Records shown below:

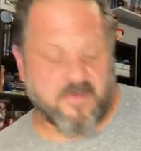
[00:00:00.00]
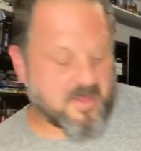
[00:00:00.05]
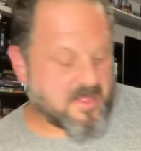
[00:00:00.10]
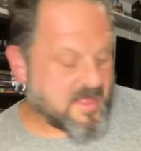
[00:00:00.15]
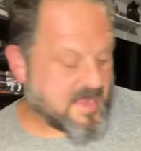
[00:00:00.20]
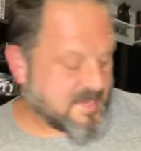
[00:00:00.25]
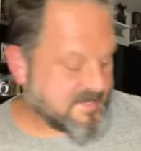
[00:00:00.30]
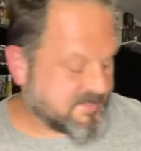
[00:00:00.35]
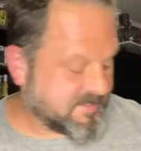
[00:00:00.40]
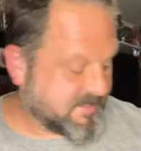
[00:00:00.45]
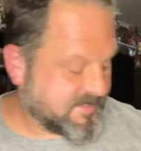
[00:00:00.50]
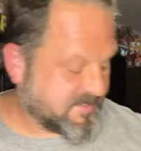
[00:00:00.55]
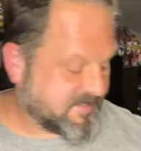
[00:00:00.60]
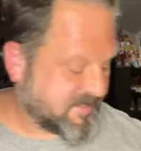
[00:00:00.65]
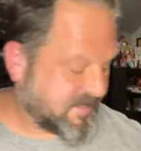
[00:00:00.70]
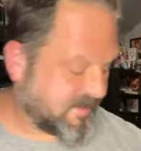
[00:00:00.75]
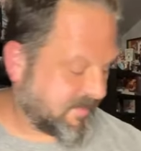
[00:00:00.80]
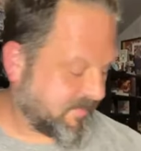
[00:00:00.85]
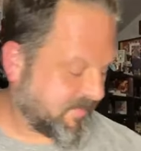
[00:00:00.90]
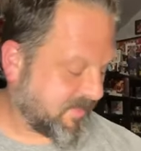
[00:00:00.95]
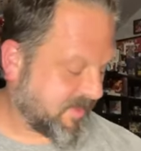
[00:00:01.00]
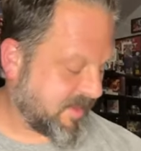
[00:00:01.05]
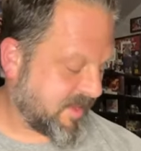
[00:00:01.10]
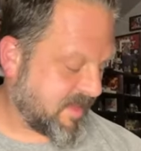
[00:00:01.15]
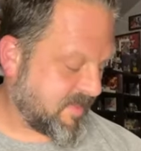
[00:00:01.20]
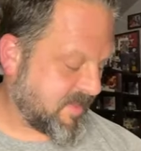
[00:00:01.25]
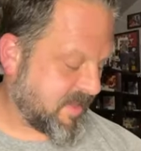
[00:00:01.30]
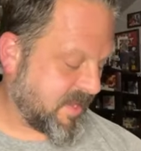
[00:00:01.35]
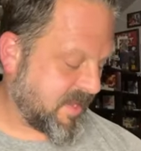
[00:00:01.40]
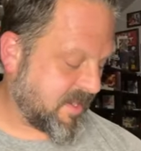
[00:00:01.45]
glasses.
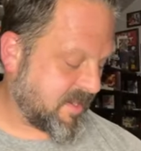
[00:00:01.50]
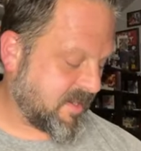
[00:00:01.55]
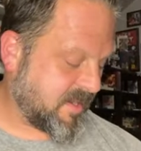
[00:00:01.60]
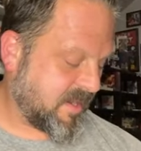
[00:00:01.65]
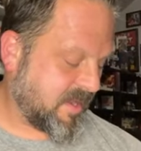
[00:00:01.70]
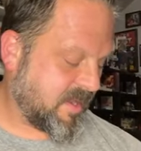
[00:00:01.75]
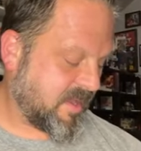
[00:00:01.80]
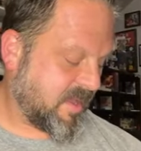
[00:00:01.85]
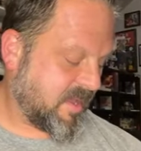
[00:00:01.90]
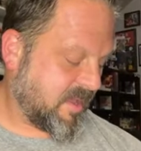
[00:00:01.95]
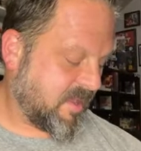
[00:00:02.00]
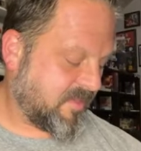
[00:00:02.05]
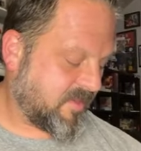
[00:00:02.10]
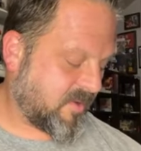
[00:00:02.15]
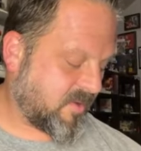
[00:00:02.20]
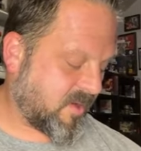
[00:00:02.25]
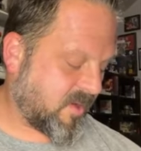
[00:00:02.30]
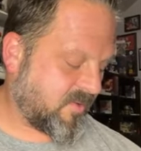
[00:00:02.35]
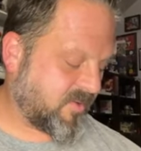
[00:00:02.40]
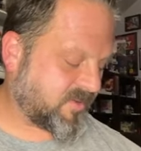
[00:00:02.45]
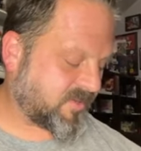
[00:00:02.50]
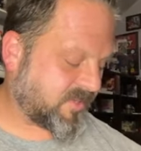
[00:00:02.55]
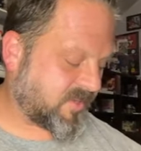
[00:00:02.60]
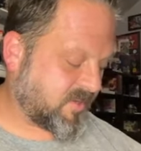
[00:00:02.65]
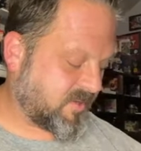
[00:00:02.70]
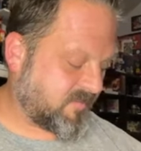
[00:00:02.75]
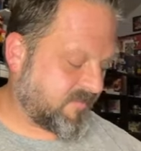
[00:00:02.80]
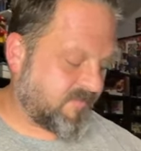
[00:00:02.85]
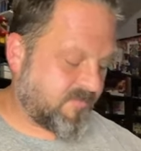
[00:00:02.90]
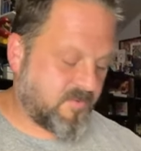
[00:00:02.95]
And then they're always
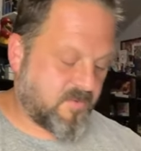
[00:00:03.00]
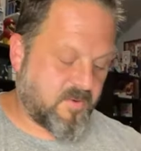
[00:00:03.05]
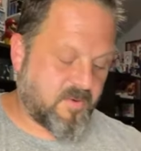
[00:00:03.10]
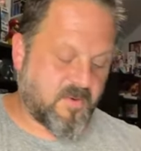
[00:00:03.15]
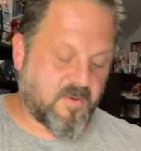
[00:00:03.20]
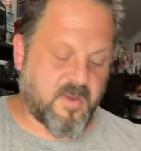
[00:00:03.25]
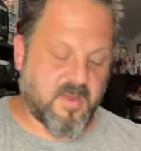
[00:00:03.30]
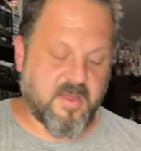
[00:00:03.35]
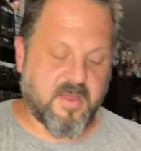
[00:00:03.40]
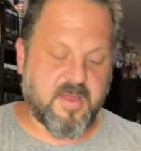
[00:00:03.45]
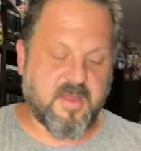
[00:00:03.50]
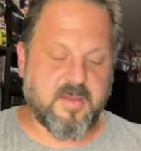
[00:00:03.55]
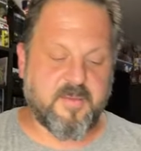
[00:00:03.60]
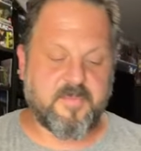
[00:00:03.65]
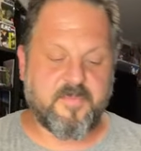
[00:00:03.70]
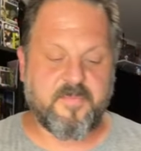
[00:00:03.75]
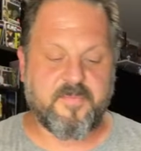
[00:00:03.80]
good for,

End of Records shown.
Records shown below:

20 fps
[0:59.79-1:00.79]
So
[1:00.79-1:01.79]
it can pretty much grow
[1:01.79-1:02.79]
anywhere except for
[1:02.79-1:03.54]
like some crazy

End of Records shown.

◆ **What you need to do**: All that should appear in the answer is the lines above from the line with "[00:00:00.20]" through the line with "[00:00:01.05]", retyped exactly, pictures left out.

◆ **Solution to this exercise**:
[00:00:00.20]
[00:00:00.25]
[00:00:00.30]
[00:00:00.35]
[00:00:00.40]
[00:00:00.45]
[00:00:00.50]
[00:00:00.55]
[00:00:00.60]
[00:00:00.65]
[00:00:00.70]
[00:00:00.75]
[00:00:00.80]
[00:00:00.85]
[00:00:00.90]
[00:00:00.95]
[00:00:01.00]
[00:00:01.05]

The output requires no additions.